_Goal of the exercise_: Only the lines from the one holding "[0:53.33-0:54.33]" through the end of the material are to be repeated, exactly and without pictures.

_The data_:
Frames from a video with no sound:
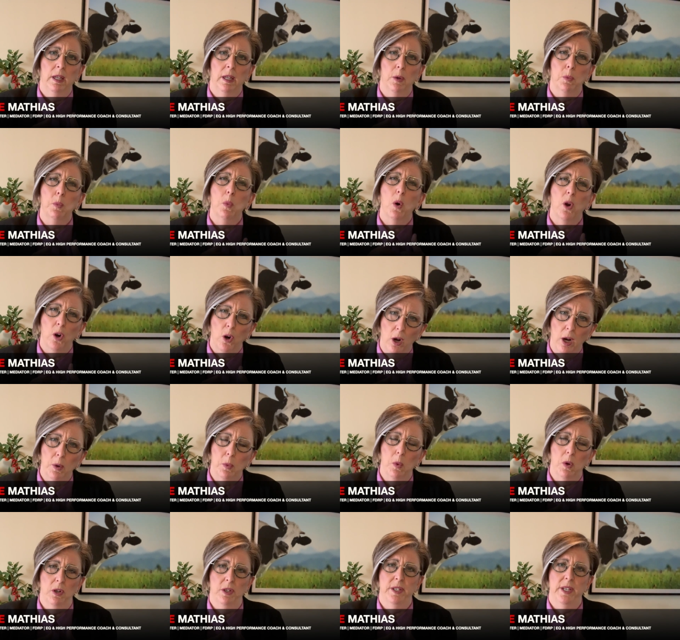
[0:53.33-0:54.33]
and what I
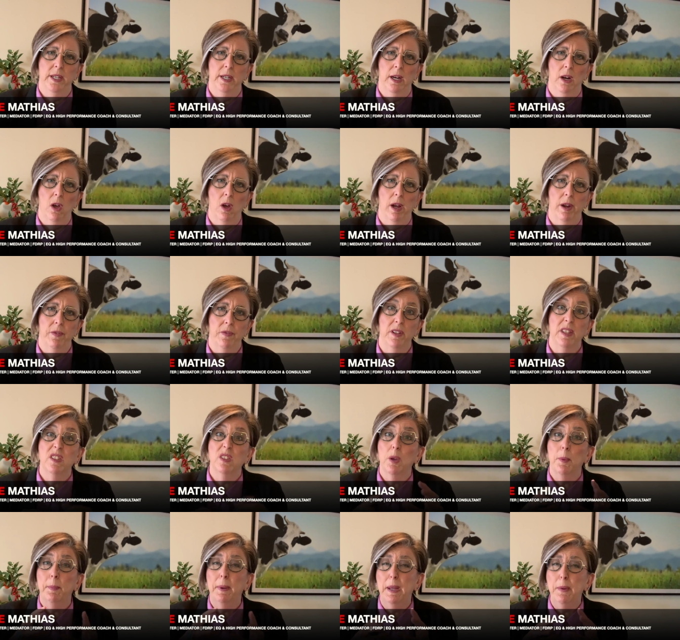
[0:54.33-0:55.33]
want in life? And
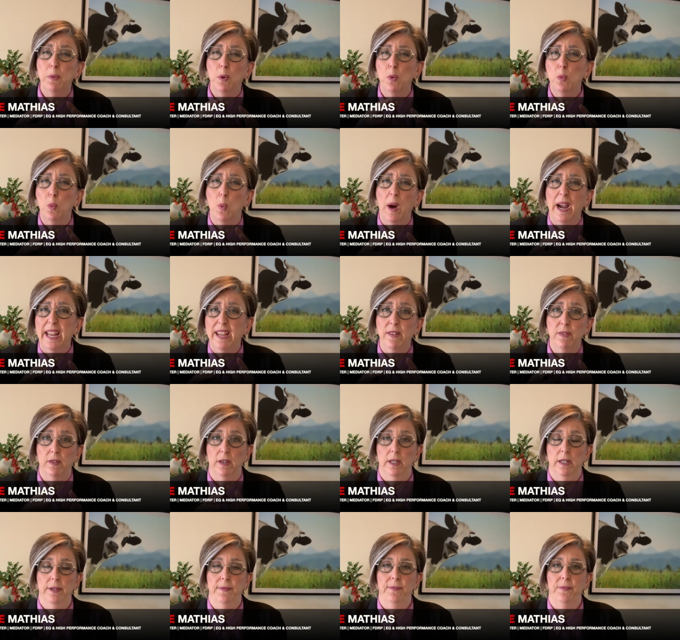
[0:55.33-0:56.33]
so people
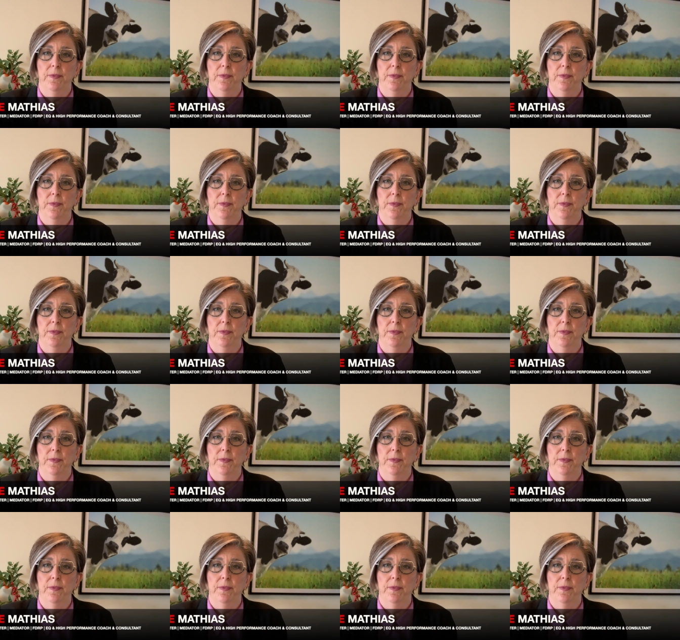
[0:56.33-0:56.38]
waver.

_Expected answer_:
[0:53.33-0:54.33]
and what I
[0:54.33-0:55.33]
want in life? And
[0:55.33-0:56.33]
so people
[0:56.33-0:56.38]
waver.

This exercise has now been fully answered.